Bone marrow protection with amifostine in the treatment of high-risk malignant lymphoma.

Author(s): Aviles A, Diaz-Maqueo JC, Talavera A, Garcia EL, Guzman R, Nambo MJ

Affiliation(s): Department of Hematology, Oncology Hospital, National Medical Center, Mexico, D.F., Mexico.

Publication date & source: 1997-07, Eur J Cancer., 33(8):1323-5.

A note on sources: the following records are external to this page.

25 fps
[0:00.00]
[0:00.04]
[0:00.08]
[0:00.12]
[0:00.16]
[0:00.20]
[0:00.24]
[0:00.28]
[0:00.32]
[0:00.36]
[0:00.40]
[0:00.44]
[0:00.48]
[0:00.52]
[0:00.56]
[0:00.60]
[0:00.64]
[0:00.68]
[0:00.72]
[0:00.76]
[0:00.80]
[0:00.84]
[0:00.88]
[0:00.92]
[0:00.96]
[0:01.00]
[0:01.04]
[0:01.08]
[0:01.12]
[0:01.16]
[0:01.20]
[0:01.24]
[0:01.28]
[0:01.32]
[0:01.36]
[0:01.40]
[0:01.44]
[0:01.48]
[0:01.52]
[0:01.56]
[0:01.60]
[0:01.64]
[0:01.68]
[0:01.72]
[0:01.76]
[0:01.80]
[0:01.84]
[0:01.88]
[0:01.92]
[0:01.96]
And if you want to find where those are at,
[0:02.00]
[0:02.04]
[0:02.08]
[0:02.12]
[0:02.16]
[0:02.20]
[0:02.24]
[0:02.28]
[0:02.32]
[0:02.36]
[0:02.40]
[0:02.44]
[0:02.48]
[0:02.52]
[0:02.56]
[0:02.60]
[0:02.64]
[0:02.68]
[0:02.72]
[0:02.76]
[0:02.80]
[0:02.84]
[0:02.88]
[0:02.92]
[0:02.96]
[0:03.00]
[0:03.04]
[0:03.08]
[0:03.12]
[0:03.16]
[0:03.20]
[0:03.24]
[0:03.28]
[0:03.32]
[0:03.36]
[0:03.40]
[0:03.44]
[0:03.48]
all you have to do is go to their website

Publication type: Clinical Trial; Randomized Controlled Trial

Based on preclinical and clinical studies which suggested that amifostine can protect against haematological toxicity of cyclophosphamide, we conducted a clinical trial of amifostine and intermediate doses of cyclophosphamide in patients with high-risk malignant lymphoma. 40 patients were enrolled to receive amifostine (910 mg/m2) before cyclophosphamide (1500 mg/m2) for two cycles (10 patients); 20 patients were allocated to receive amifostine/cyclophosphamide only on one cycle (patients were their own control) and 10 patients received cyclophosphamide alone without amifostine protection. Patients who received amifostine had fewer days of severe granulocytopenia (grade III or IV) and infectious episodes, and delay on treatment was minimal. Amifostine was well tolerated; only 2 patients developed transient and mild hypotension. The complete response rate was 72% (29/40). We conclude that amifostine is a good protector against haematological toxicity of cyclophosphamide and did not interfere with tumour response. Clinical trials with increasing doses of cytotoxic drugs or combination chemotherapy are needed to define the role of this myeloprotector agent in the treatment of patients with malignant lymphoma.